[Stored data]
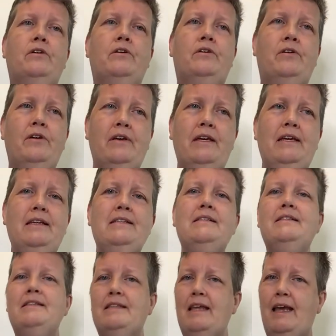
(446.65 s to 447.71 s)

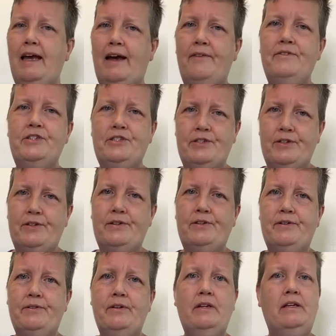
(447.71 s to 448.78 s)
cookies, they have
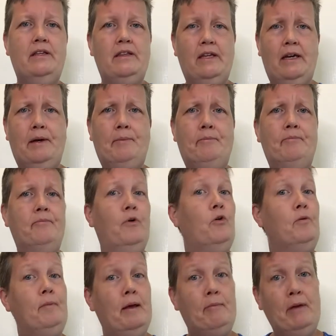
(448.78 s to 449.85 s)
sugar in them, or
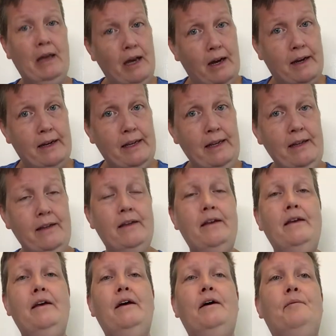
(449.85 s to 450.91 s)
maybe honey,
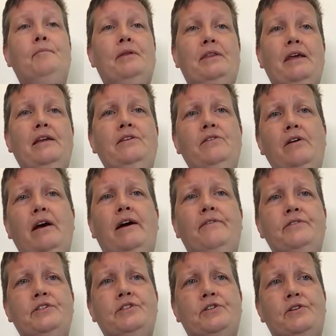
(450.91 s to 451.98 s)
but they do
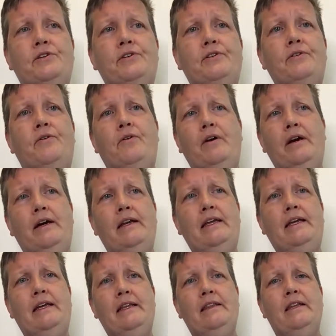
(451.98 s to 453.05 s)
have sugar or
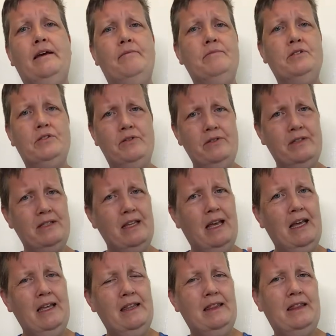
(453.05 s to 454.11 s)
honey in them, so
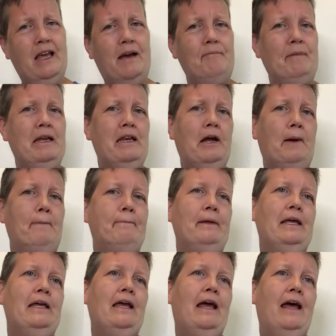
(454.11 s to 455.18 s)
that may not
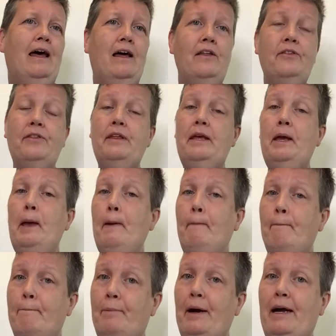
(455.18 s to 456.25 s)
be healthy.
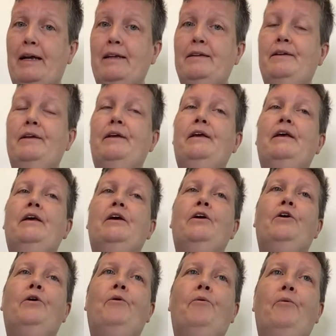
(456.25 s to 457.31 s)
But
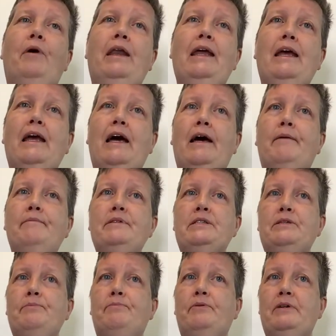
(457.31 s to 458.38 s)
when it
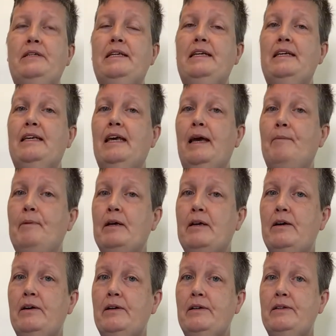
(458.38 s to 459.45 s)
comes to putting
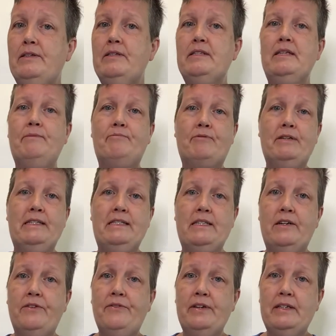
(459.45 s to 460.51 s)
chemicals and
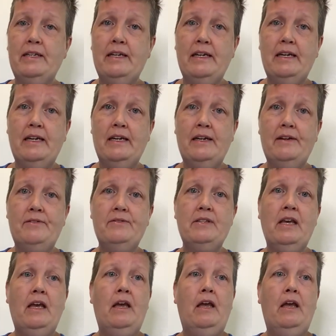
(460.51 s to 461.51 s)
preservatives,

## ASSIGNED TASK
Retype the records above exactly, and keep any picture out of what you write.

## EXERCISE SOLUTION
(446.65 s to 447.71 s)

(447.71 s to 448.78 s)
cookies, they have
(448.78 s to 449.85 s)
sugar in them, or
(449.85 s to 450.91 s)
maybe honey,
(450.91 s to 451.98 s)
but they do
(451.98 s to 453.05 s)
have sugar or
(453.05 s to 454.11 s)
honey in them, so
(454.11 s to 455.18 s)
that may not
(455.18 s to 456.25 s)
be healthy.
(456.25 s to 457.31 s)
But
(457.31 s to 458.38 s)
when it
(458.38 s to 459.45 s)
comes to putting
(459.45 s to 460.51 s)
chemicals and
(460.51 s to 461.51 s)
preservatives,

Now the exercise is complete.